— DATA RECORDS —
::::::::
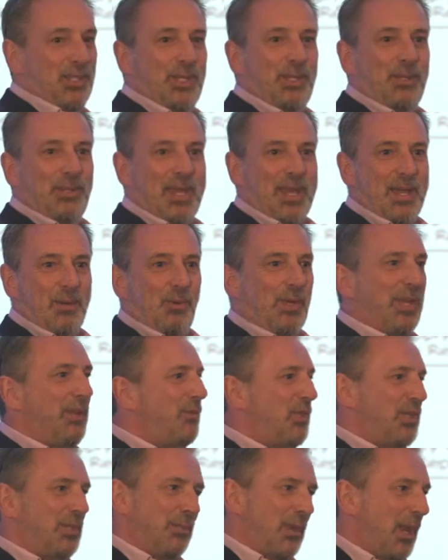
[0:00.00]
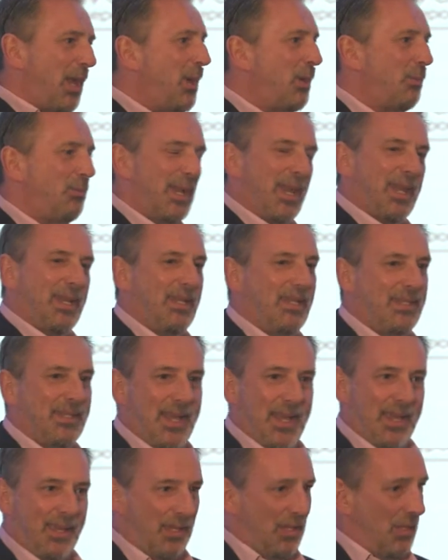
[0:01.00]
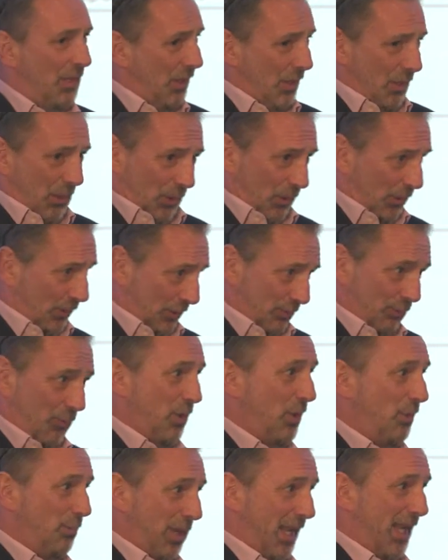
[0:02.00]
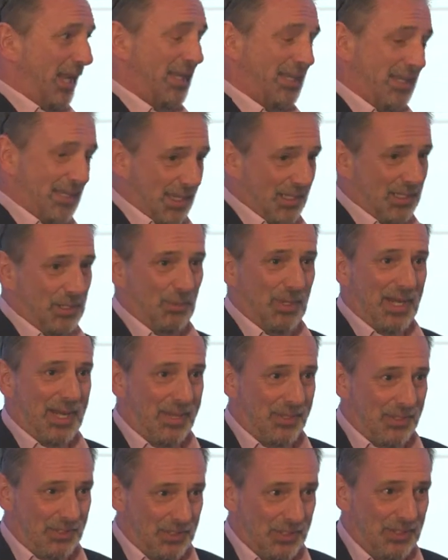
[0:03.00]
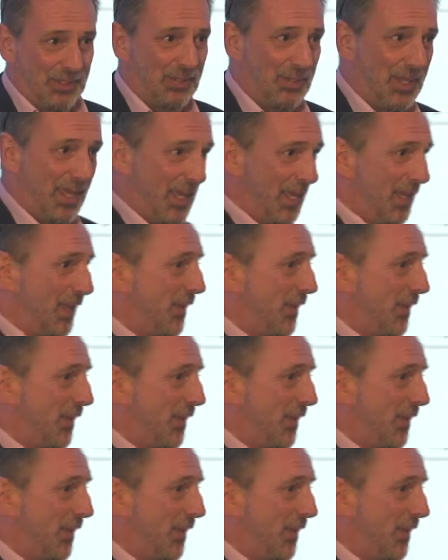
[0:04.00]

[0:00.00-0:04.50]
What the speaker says: do that. We'll give you some load planning tech or some route planning tech to allow you to do that.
::::::::
— REQUIRED ACTION —
Every record above should be duplicated precisely, with the images removed.

— THE ANSWER —
[0:00.00]
[0:01.00]
[0:02.00]
[0:03.00]
[0:04.00]

[0:00.00-0:04.50]
What the speaker says: do that. We'll give you some load planning tech or some route planning tech to allow you to do that.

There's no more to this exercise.